Figure 1. LDC526 is a potent CDK9 inhibitor inducing apoptosis of the MEC-1 cell line.

Figure 1

(A) Molecular structure of LDC526. (B) Analysis of CDK family selectivity of LDC526 in comparison to other CDK inhibitors. Red: IC50 <0.1 μM; yellow: IC50 ≥0.1 and <1μM, green: IC50 ≥1 μM. (C) High CDK9 specificity of LDC526 in a panel of 219 kinases. (D) Rapid induction of apoptosis by LDC526. Apoptosis was assessed by Annexin V and DAPI staining after 4 hours of LDC526 incubation. Representative plots are shown. (E) Quantification of apoptotic cells (Annexin V+, DAPI-; n=3 independent replicates; incubation for 4 hours). (F) Intracellular flow cytometric analysis of MCL-1 and BCL-2 expression within living (LIVE/DEAD dye negative) MEC-1 cells after 4 hours of LDC526 incubation. Overlay plots (DMSO and LDC626 1 μM) with adjunct histograms are displayed.

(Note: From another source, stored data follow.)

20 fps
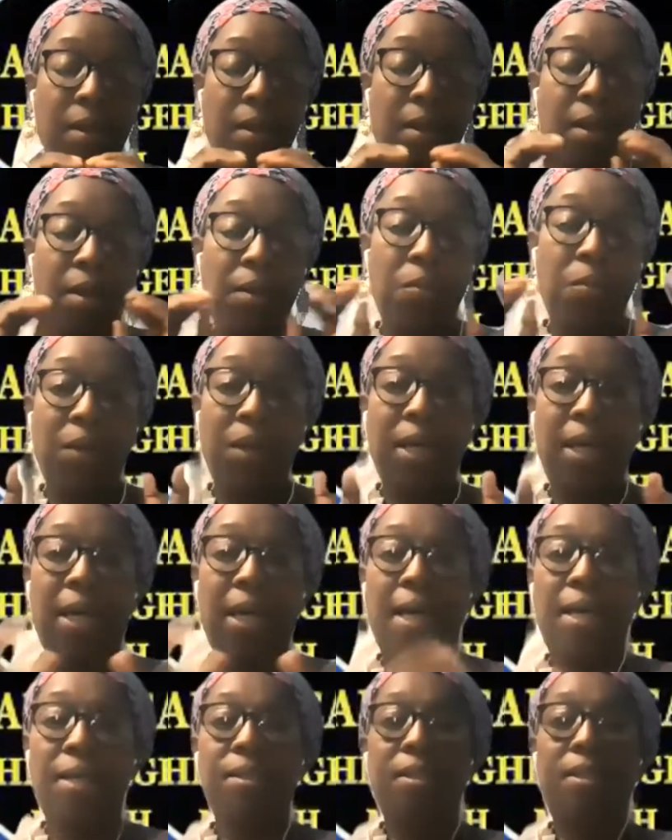And we
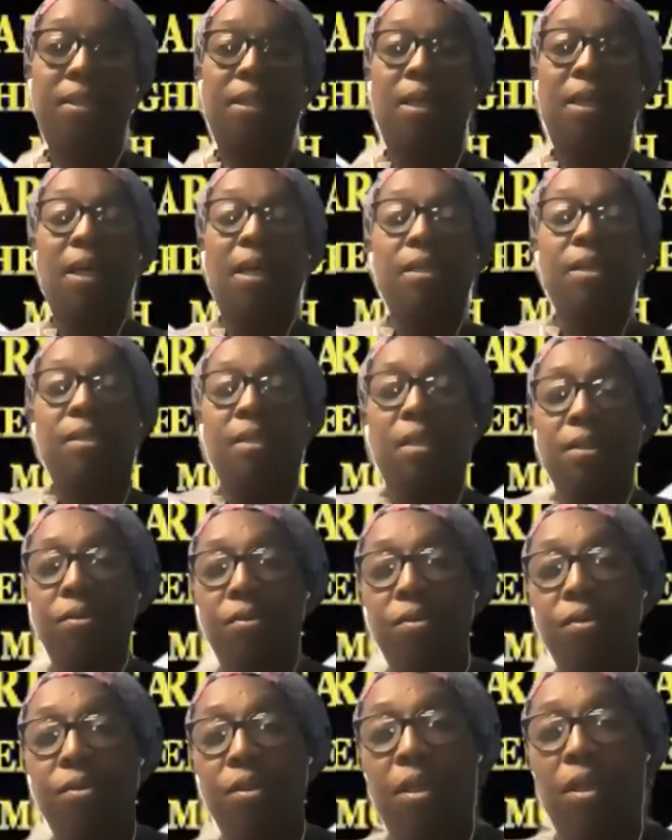ask the
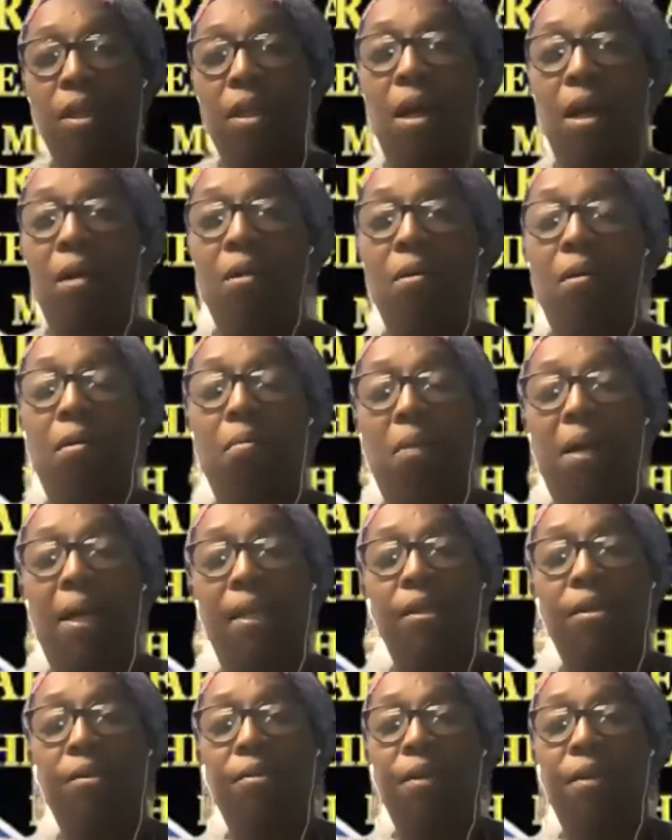ancestors and our
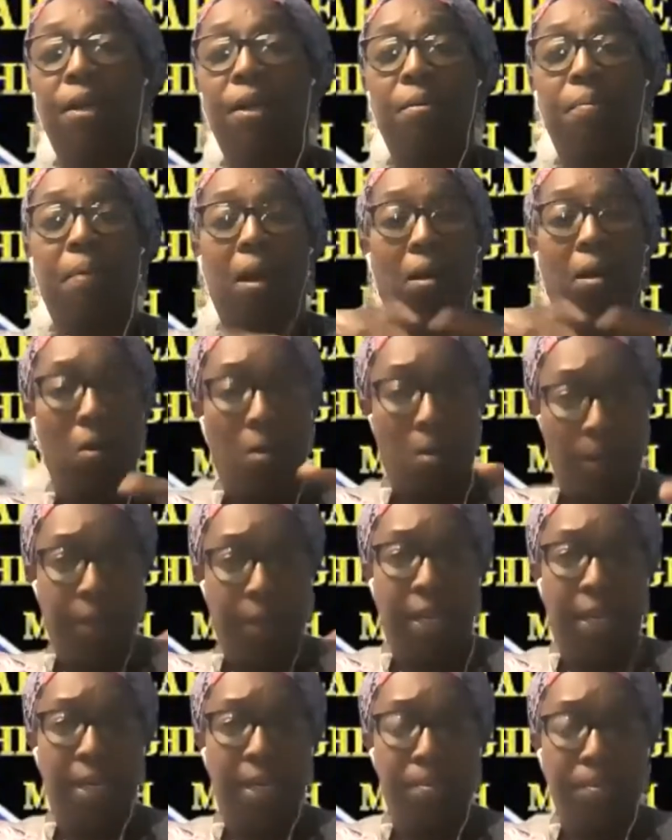Almighty Creator by all
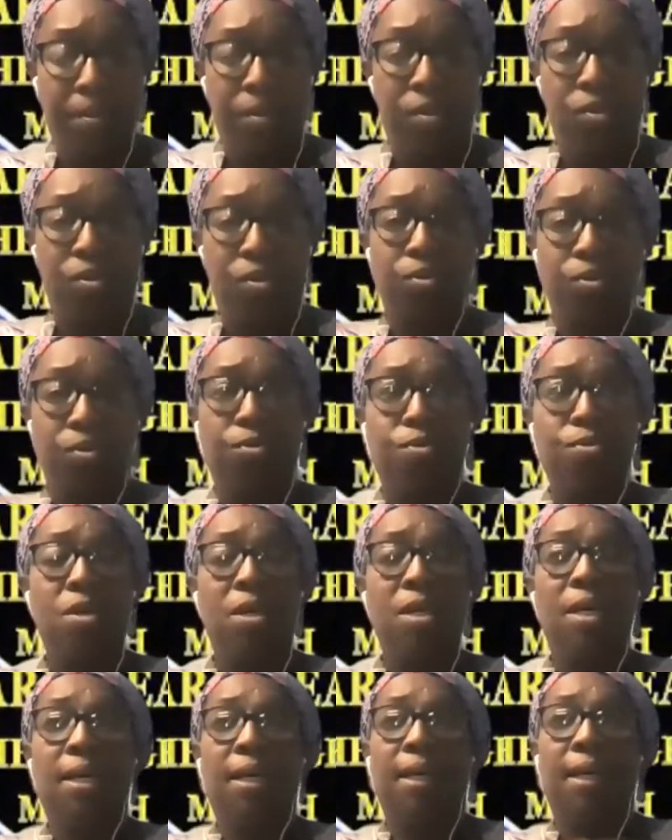names to
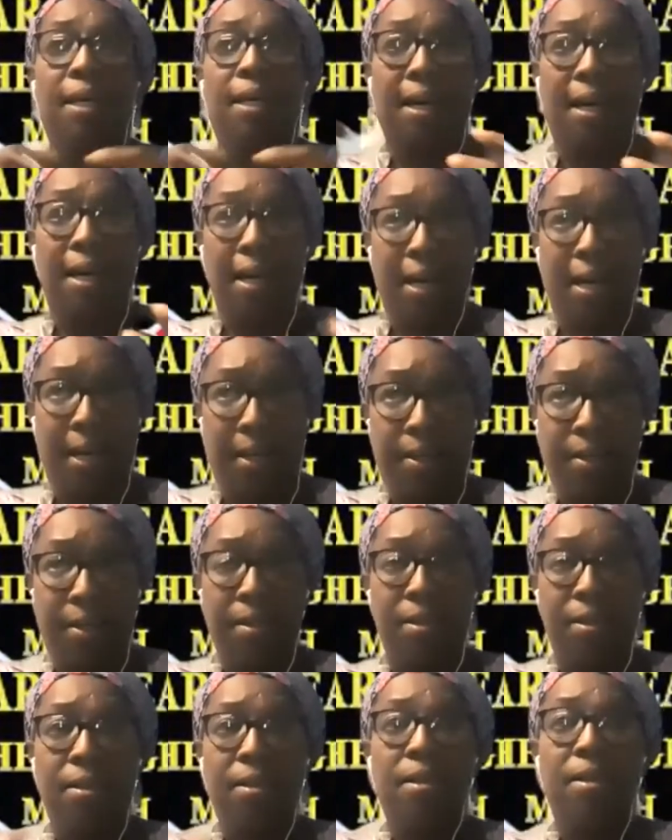guide
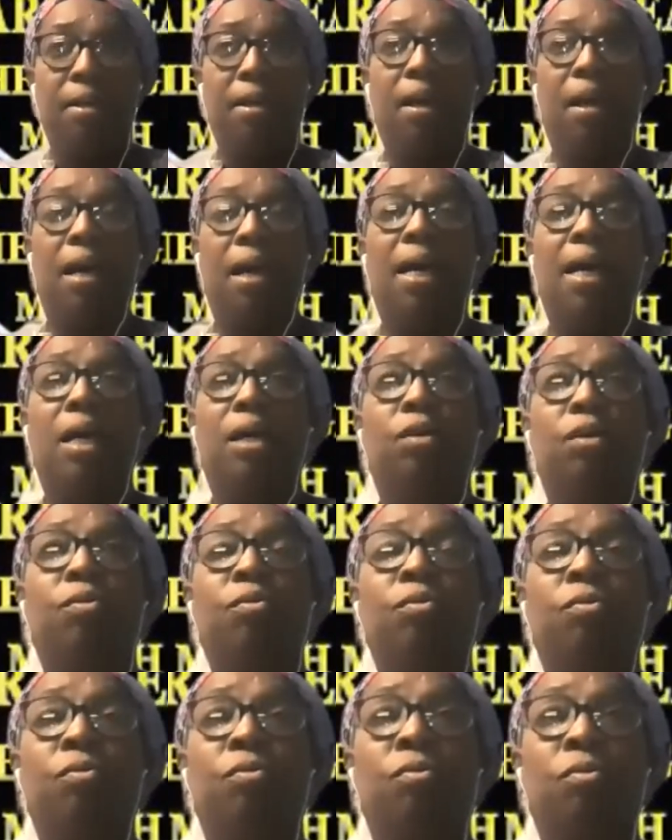
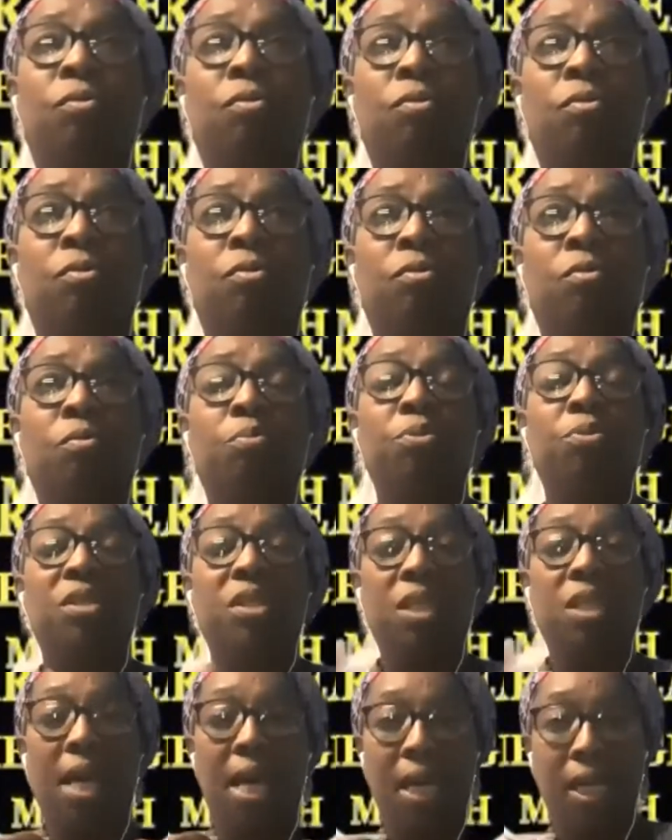and
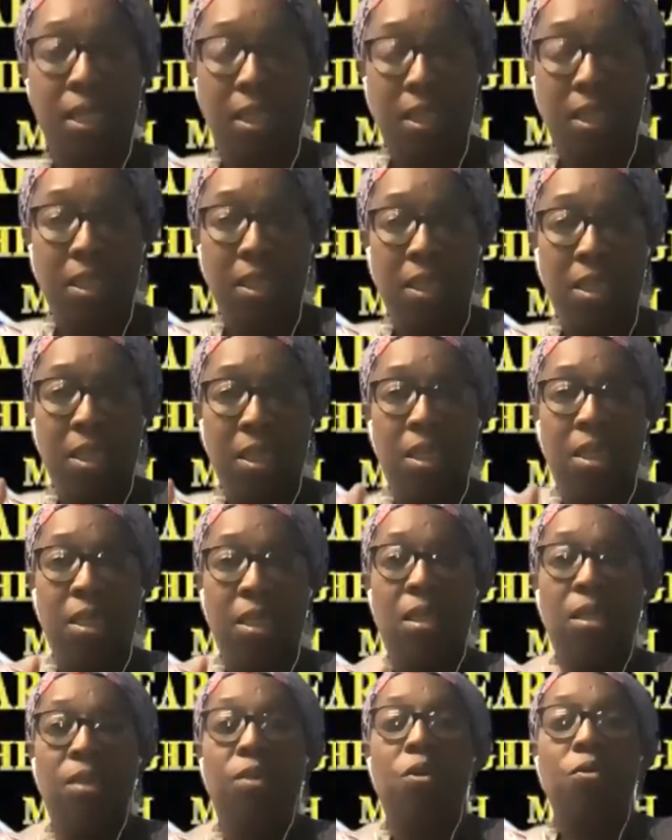protect
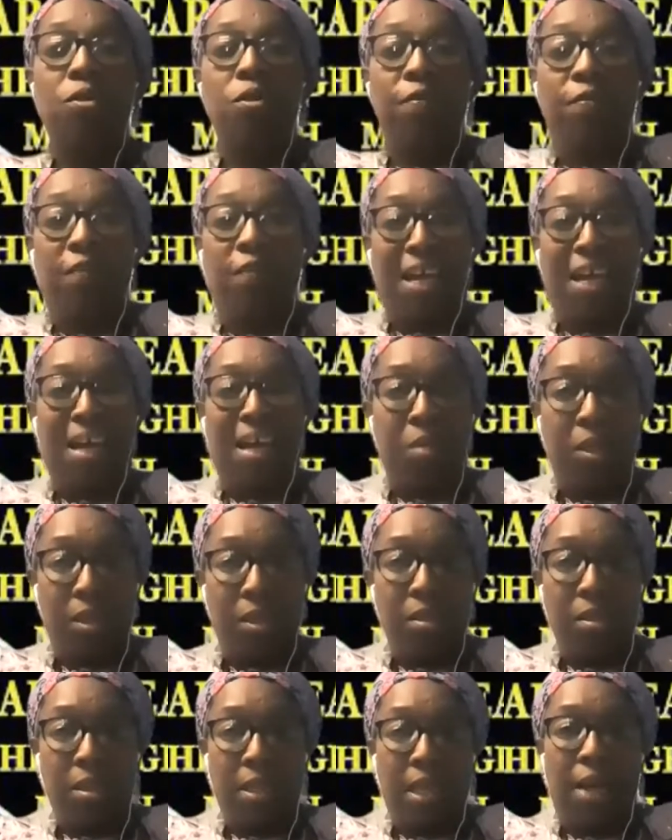those
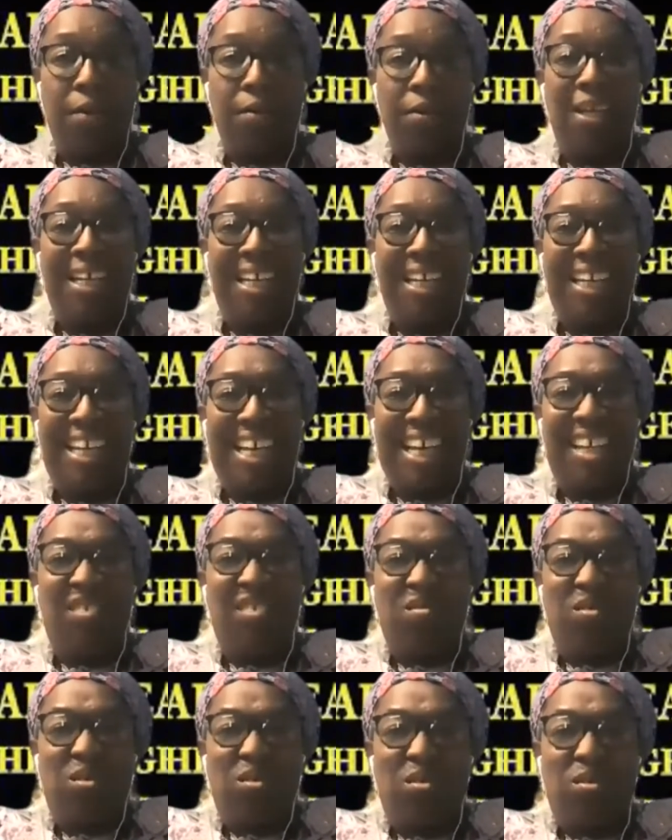families that are in that
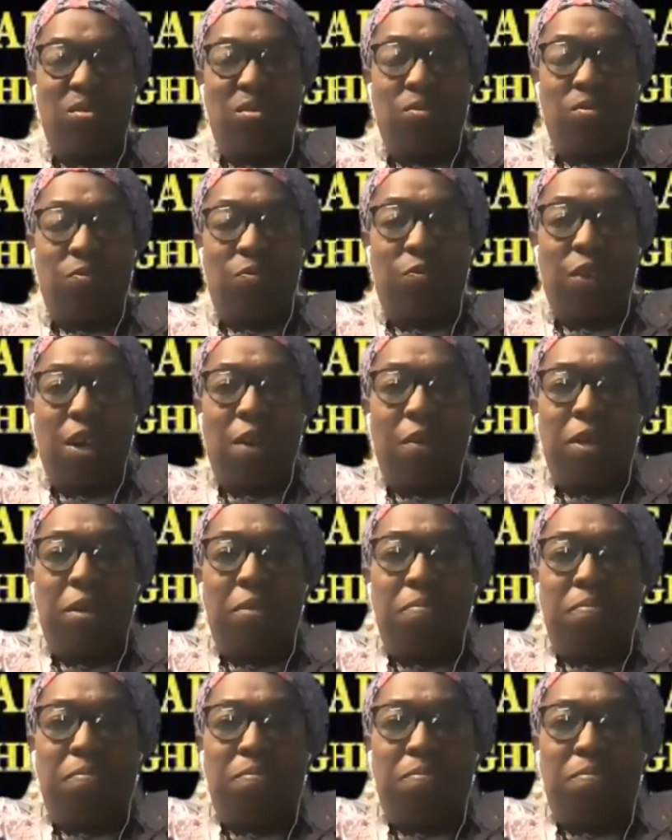veryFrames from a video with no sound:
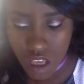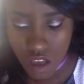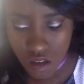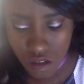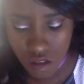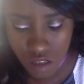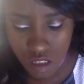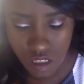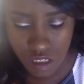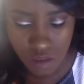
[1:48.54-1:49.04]

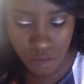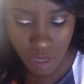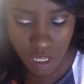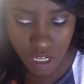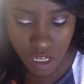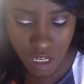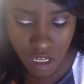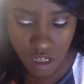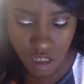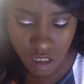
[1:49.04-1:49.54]
Oh, this is
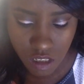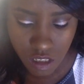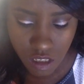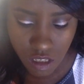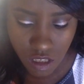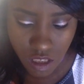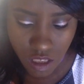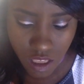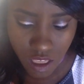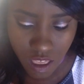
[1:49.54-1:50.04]
made in Italy.
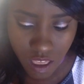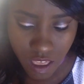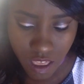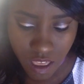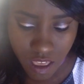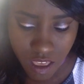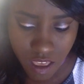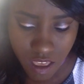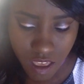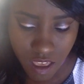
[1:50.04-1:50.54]

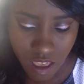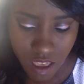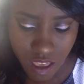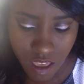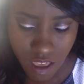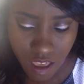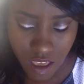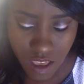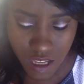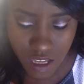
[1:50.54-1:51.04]

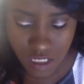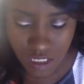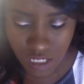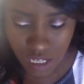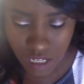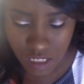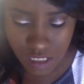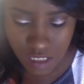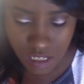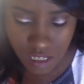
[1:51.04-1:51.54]
Hey,
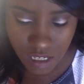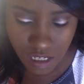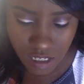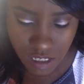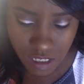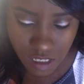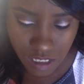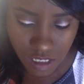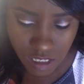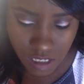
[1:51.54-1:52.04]
shout out to
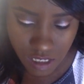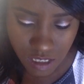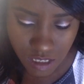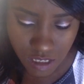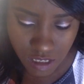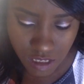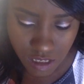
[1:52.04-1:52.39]
Italy.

A representative plot is shown. (G) Representative histograms of intracellular MCL-1 and BCL-2 staining (with corresponding isotype controls) of MEC-1 cells after 4 hours of LDC626 incubation. (H) Quantification of intracellular MCL-1 and BCL-2 expression (MFI ratio: MFI anti-BCL-2 or anti-MCL-1/MFI corresponding isotype control antibody) after 4 hours of LDC626 incubation (n=3 independent replicates). (I) Increasing LDC526 concentrations decreased the proportion of viable (negativity for Annexin V and DAPI staining, determined by flow cytometry) and increased the proportions of apoptotic (Annexin V+, DAPI-) and dead (Annexin V+, DAPI+) MEC-1 cells (n=4 independent wells; 48 hours incubation). (J) LDC526 dose-response-curves depicting MEC-1 absolute viable cell numbers (n=4 independent wells; 48 hours incubation). (K) Representative plots of MEC-1 cell cycle analysis (flow cytometric BrdU cell cycle assay) after 24 hours of LDC526 incubation. (L) Quantification of MEC-1 cell cycle distribution after 24 hours of LDC526 incubation (n=3 independent replicates). * p<0.05; ** p<0.01; *** p<0.001.